Provided material Block Start

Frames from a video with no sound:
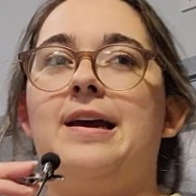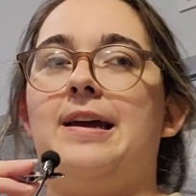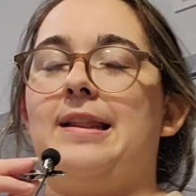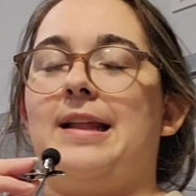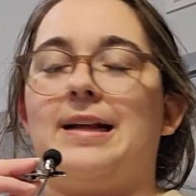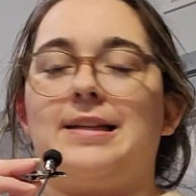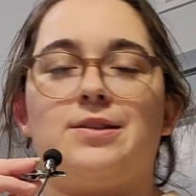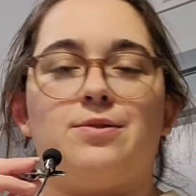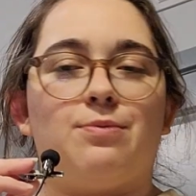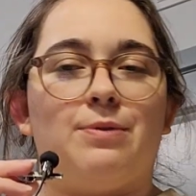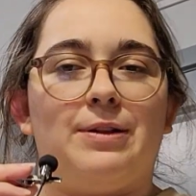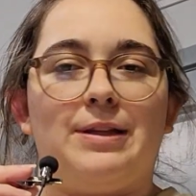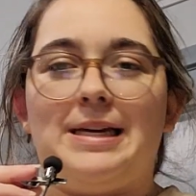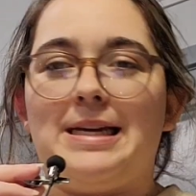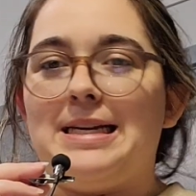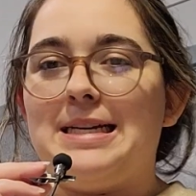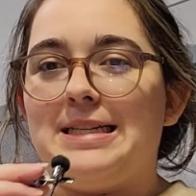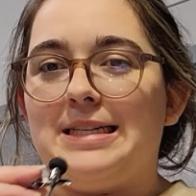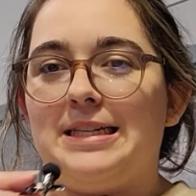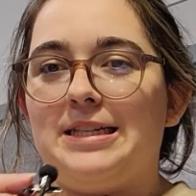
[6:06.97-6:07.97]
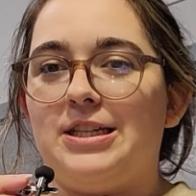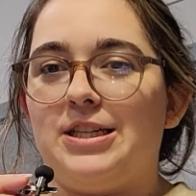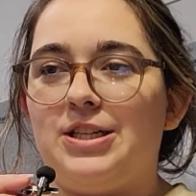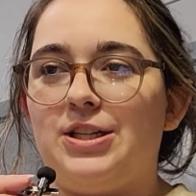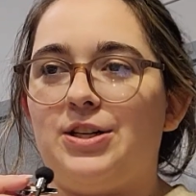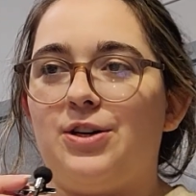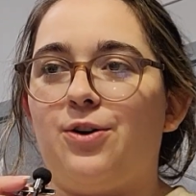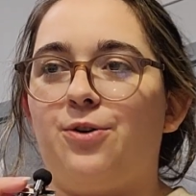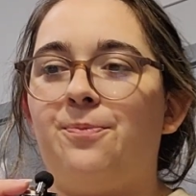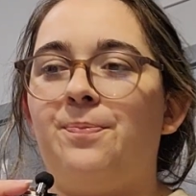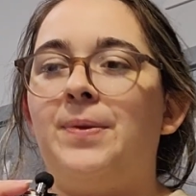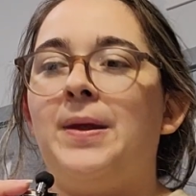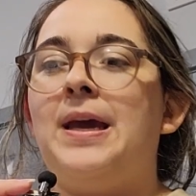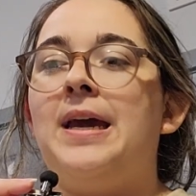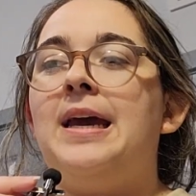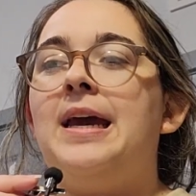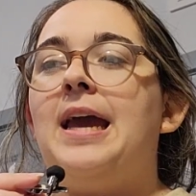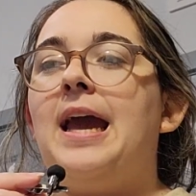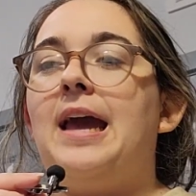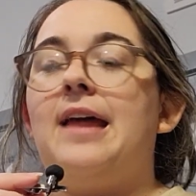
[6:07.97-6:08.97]
And that's really easy to do.
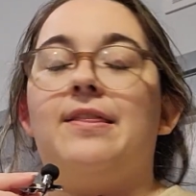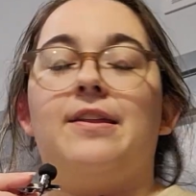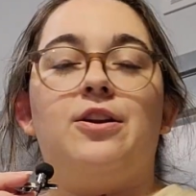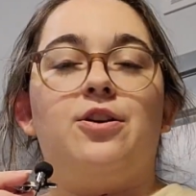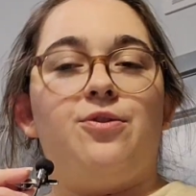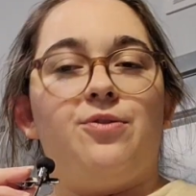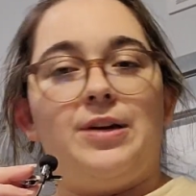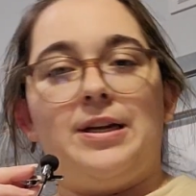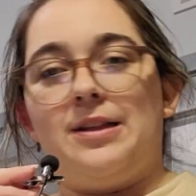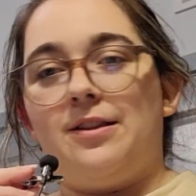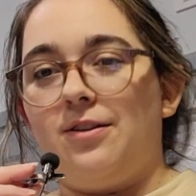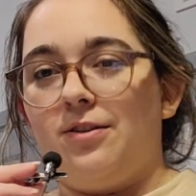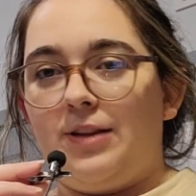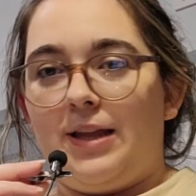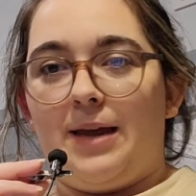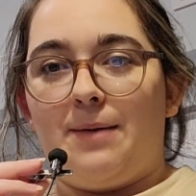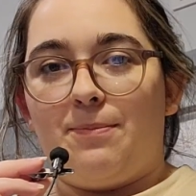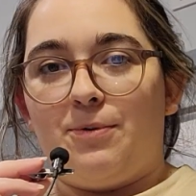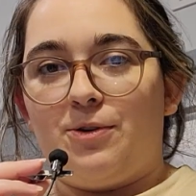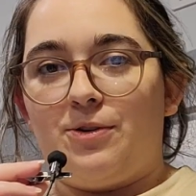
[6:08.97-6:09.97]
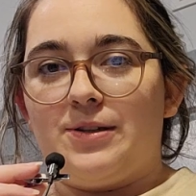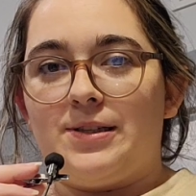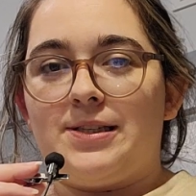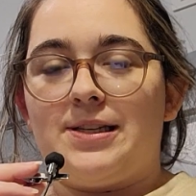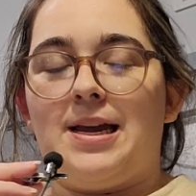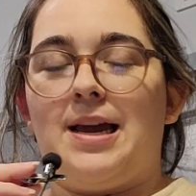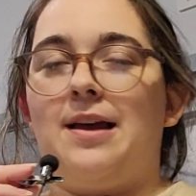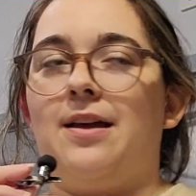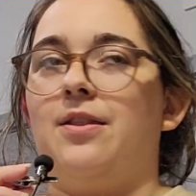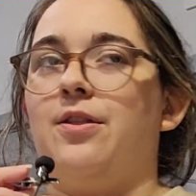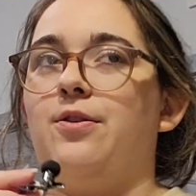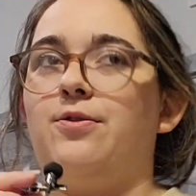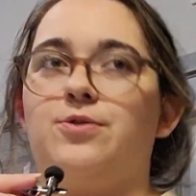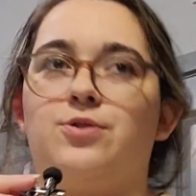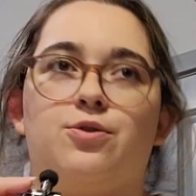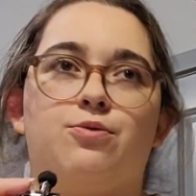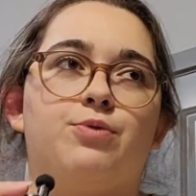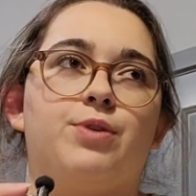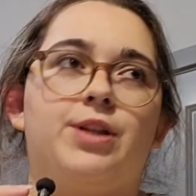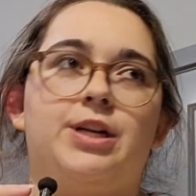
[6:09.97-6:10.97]
And then you need the labels, and
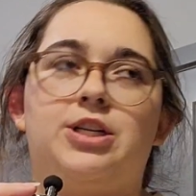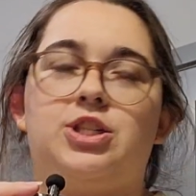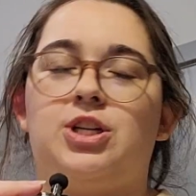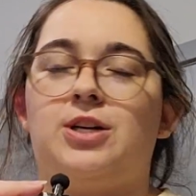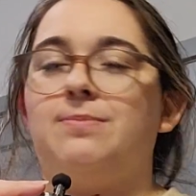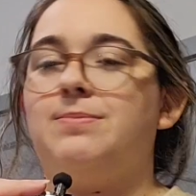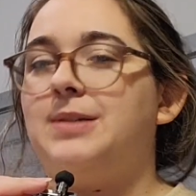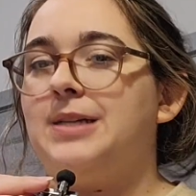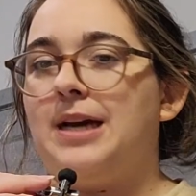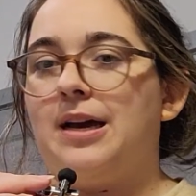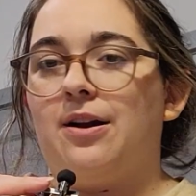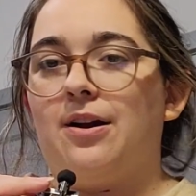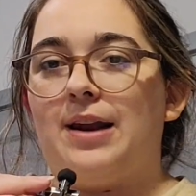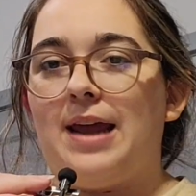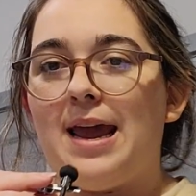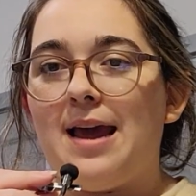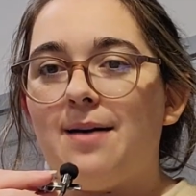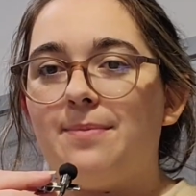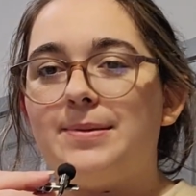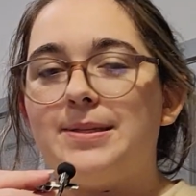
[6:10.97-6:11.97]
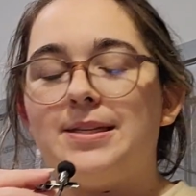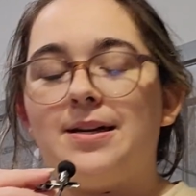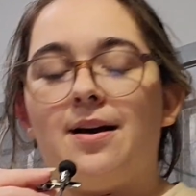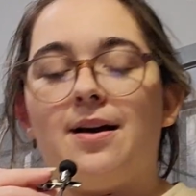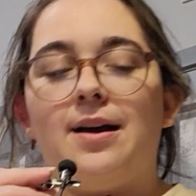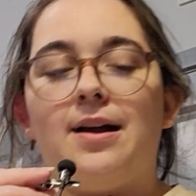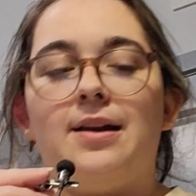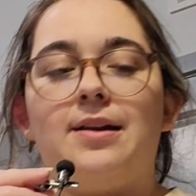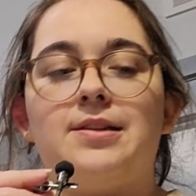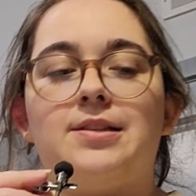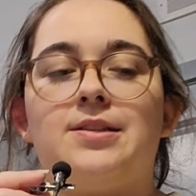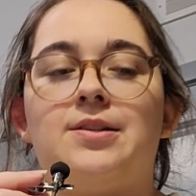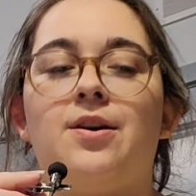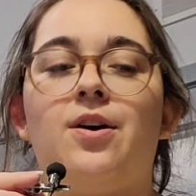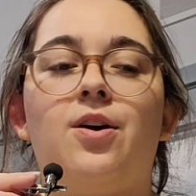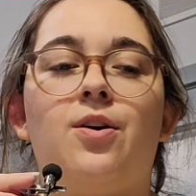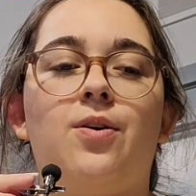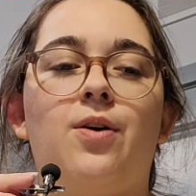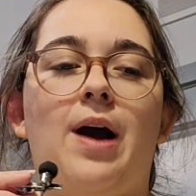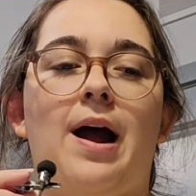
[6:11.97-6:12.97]
those are really cheap to get on Amazon.
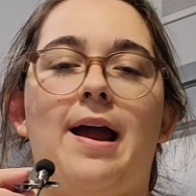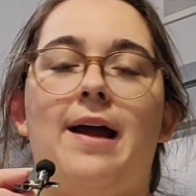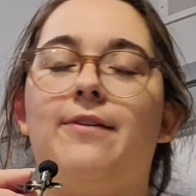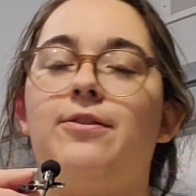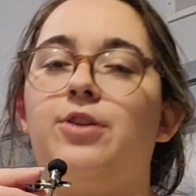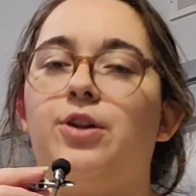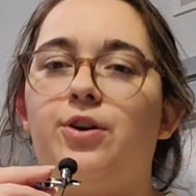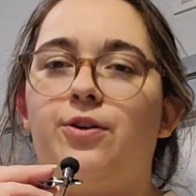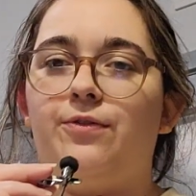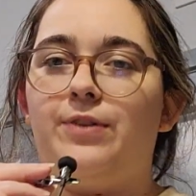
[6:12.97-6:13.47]
So I have a little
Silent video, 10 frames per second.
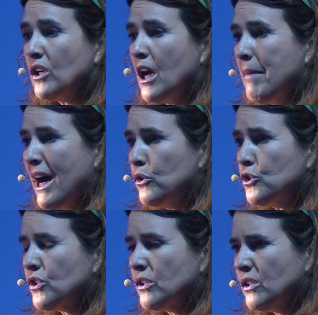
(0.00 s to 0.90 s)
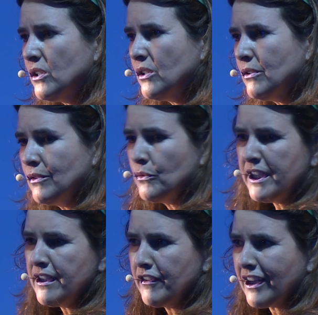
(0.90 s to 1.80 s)
about
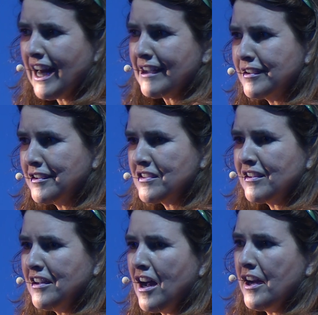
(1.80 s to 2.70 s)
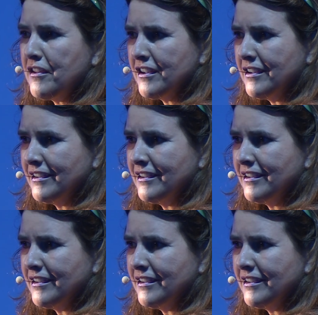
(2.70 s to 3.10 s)
reading the classics either.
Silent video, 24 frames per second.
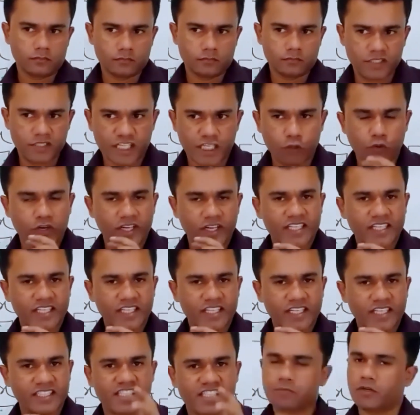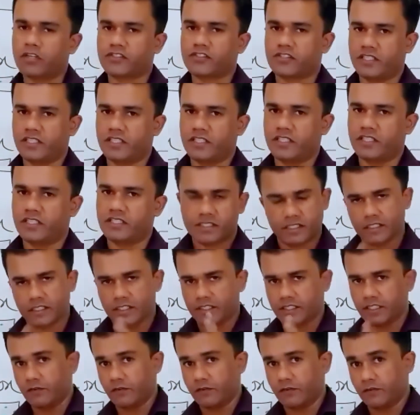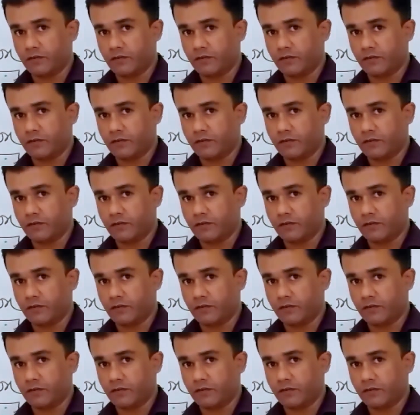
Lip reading: During this process, just continue it.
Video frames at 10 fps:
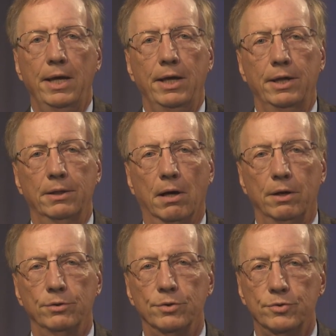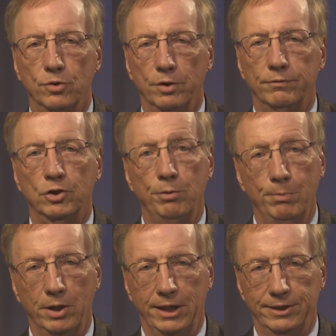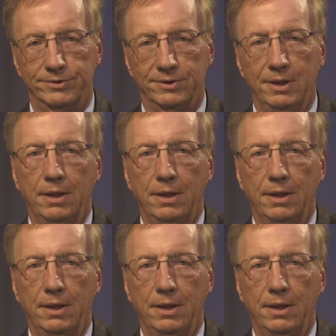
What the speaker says: in underserved communities.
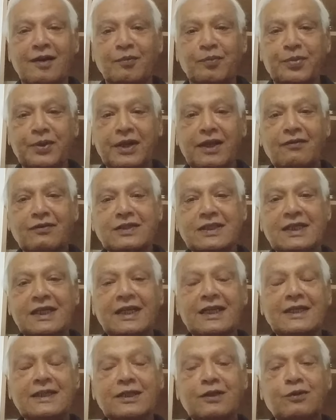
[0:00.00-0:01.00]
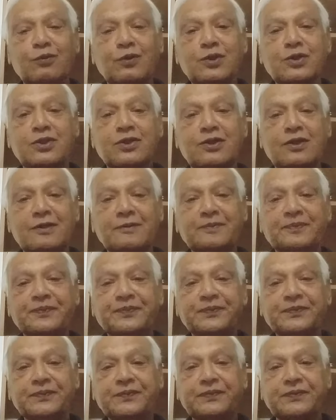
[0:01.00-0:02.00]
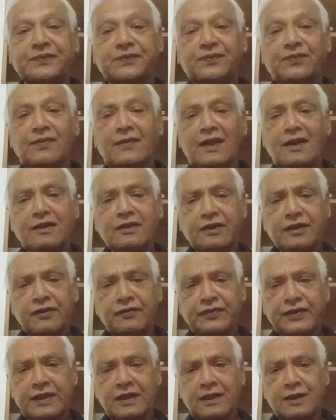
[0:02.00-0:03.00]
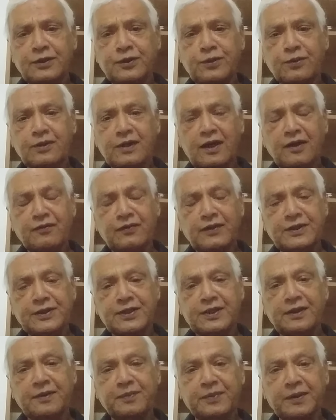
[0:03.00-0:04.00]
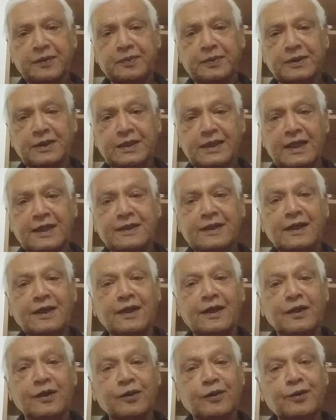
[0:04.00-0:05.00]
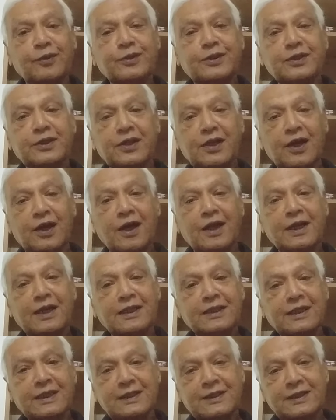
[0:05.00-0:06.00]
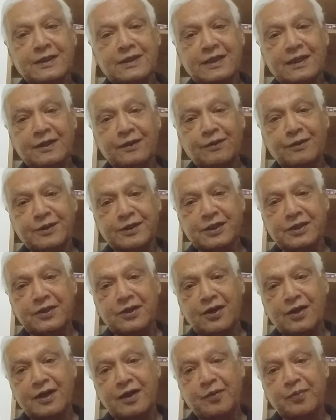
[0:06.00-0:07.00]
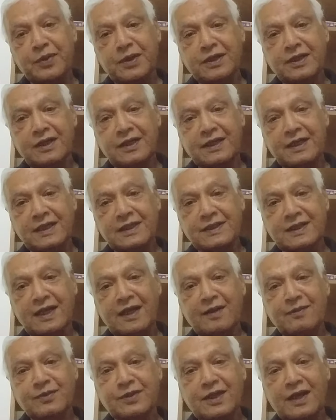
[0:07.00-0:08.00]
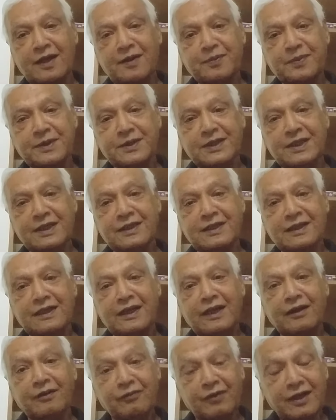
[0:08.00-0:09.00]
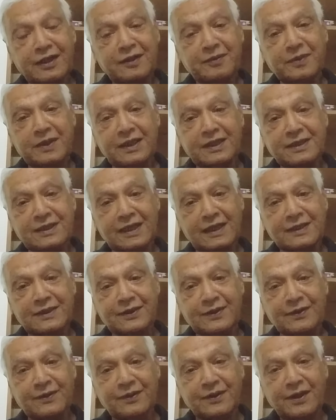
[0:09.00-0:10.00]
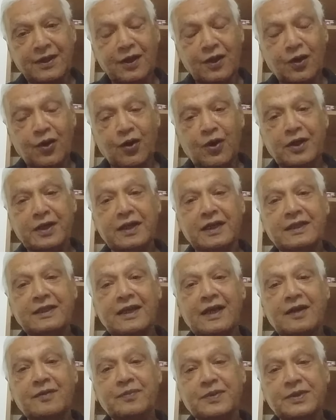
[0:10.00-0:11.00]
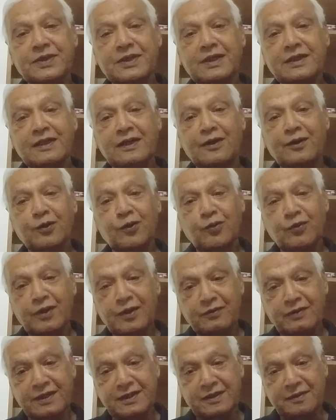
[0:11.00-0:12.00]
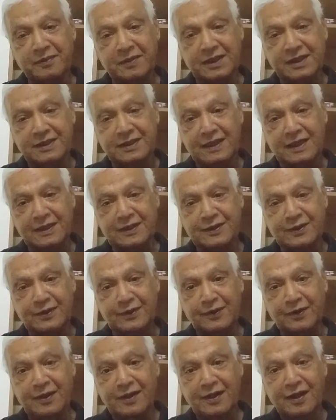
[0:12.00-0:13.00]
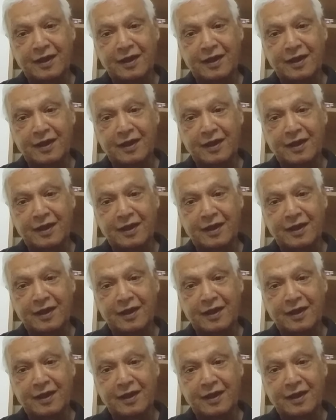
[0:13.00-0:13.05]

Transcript: Previously, it was difficult to convince the people that glutathione and these glutathione dependent enzymes are present in invertebrates also, or if they are present in lower vertebrates also.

Provided material Block End

Problem requirements:
The count of lines in the records above holding the word "Silent" should be reported as a number, with nothing added.

Response to this task:
2